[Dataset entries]
● ● ● ● ●
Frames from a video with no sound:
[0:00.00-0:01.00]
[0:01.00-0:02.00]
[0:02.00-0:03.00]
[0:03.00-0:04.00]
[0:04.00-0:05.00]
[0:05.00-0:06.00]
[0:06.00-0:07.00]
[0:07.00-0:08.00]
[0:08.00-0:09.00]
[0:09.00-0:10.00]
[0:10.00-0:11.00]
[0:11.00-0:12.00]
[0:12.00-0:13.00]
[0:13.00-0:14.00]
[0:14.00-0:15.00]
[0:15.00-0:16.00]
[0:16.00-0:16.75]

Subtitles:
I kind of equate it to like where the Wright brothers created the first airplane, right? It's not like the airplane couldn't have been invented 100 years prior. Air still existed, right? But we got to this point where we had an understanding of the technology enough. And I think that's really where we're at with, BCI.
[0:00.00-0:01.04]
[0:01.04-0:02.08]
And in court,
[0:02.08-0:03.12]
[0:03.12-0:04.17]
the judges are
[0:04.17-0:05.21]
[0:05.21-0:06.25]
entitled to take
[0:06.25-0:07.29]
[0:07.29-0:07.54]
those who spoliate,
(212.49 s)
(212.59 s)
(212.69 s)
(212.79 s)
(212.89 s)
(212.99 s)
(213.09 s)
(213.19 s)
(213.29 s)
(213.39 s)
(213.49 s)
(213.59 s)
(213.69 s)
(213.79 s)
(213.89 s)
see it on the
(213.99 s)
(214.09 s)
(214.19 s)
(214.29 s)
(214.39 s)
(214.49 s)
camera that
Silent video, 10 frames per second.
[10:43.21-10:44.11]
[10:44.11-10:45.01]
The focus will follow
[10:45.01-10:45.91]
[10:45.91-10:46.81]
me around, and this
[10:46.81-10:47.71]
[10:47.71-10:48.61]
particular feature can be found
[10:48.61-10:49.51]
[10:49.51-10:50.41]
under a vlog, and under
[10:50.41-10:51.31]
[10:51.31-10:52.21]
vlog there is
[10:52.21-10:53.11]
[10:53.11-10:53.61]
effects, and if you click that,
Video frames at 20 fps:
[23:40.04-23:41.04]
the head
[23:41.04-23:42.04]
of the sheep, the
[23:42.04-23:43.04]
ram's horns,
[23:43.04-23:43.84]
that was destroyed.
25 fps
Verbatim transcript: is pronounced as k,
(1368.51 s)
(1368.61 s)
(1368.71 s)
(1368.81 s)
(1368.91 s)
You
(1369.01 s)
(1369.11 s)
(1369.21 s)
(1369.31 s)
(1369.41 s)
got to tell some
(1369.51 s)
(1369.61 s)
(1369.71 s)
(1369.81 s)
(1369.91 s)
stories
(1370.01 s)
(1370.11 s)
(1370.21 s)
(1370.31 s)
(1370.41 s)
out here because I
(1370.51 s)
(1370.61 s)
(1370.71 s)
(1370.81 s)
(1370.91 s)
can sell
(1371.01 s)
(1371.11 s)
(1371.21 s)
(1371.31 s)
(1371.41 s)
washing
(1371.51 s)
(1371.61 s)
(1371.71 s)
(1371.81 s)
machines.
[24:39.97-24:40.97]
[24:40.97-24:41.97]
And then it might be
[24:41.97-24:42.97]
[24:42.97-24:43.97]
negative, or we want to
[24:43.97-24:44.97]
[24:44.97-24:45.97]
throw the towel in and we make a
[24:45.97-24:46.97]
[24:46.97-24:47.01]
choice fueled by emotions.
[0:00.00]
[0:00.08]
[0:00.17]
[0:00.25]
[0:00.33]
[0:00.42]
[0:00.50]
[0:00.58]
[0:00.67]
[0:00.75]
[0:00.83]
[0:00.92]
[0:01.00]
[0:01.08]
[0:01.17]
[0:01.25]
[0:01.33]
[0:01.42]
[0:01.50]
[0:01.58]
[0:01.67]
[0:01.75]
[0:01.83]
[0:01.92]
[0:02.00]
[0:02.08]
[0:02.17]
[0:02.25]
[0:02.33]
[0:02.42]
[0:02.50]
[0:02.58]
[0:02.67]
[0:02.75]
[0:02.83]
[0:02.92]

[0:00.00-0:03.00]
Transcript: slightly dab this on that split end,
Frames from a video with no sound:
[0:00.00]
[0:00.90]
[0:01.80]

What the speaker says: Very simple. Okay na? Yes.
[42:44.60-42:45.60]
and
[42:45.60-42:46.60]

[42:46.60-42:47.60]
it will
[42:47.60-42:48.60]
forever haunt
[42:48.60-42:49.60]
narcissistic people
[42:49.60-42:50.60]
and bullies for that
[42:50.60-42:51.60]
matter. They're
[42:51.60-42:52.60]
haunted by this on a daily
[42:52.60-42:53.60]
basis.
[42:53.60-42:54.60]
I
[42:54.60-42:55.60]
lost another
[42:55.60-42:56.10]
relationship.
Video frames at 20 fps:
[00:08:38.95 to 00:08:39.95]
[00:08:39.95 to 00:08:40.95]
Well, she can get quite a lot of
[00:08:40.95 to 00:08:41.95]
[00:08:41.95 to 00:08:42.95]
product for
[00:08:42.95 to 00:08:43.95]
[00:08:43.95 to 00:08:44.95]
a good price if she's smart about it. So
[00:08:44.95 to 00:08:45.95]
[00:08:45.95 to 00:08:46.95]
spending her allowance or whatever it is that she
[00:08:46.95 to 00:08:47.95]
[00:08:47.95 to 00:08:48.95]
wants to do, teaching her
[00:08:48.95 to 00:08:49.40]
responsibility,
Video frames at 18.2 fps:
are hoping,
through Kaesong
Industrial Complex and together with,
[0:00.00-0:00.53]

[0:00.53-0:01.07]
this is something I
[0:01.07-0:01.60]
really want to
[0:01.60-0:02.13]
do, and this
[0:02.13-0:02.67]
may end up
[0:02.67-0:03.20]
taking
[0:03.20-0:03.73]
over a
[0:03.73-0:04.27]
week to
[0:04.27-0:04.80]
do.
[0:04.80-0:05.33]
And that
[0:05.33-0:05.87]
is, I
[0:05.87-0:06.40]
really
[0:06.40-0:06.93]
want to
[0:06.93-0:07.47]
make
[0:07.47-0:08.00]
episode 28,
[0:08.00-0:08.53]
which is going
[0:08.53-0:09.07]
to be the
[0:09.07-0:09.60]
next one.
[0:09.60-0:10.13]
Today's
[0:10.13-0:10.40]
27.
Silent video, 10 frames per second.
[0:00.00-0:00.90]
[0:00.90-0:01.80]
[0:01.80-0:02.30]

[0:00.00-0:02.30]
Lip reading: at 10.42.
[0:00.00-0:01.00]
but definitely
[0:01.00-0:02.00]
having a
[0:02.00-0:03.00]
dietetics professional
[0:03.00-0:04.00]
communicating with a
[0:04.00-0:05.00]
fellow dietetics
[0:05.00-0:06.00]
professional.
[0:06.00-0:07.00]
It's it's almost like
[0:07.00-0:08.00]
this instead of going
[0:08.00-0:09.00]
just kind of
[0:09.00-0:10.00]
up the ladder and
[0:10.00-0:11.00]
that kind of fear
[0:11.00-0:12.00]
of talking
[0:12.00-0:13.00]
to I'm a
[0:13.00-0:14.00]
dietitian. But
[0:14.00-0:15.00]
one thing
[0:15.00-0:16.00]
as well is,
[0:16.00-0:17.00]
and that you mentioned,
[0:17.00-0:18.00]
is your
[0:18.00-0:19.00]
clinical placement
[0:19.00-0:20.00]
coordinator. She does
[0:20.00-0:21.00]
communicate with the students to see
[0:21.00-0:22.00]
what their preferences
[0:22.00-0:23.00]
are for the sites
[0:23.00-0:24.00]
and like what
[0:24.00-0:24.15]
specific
● ● ● ● ●
— EXERCISE DESCRIPTION —
When you reach the line that contains "[0:16.00-0:16.75]", stop; output it and every line before it from the start of the data, exactly as written.

— FINISHED EXERCISE —
Frames from a video with no sound:
[0:00.00-0:01.00]
[0:01.00-0:02.00]
[0:02.00-0:03.00]
[0:03.00-0:04.00]
[0:04.00-0:05.00]
[0:05.00-0:06.00]
[0:06.00-0:07.00]
[0:07.00-0:08.00]
[0:08.00-0:09.00]
[0:09.00-0:10.00]
[0:10.00-0:11.00]
[0:11.00-0:12.00]
[0:12.00-0:13.00]
[0:13.00-0:14.00]
[0:14.00-0:15.00]
[0:15.00-0:16.00]
[0:16.00-0:16.75]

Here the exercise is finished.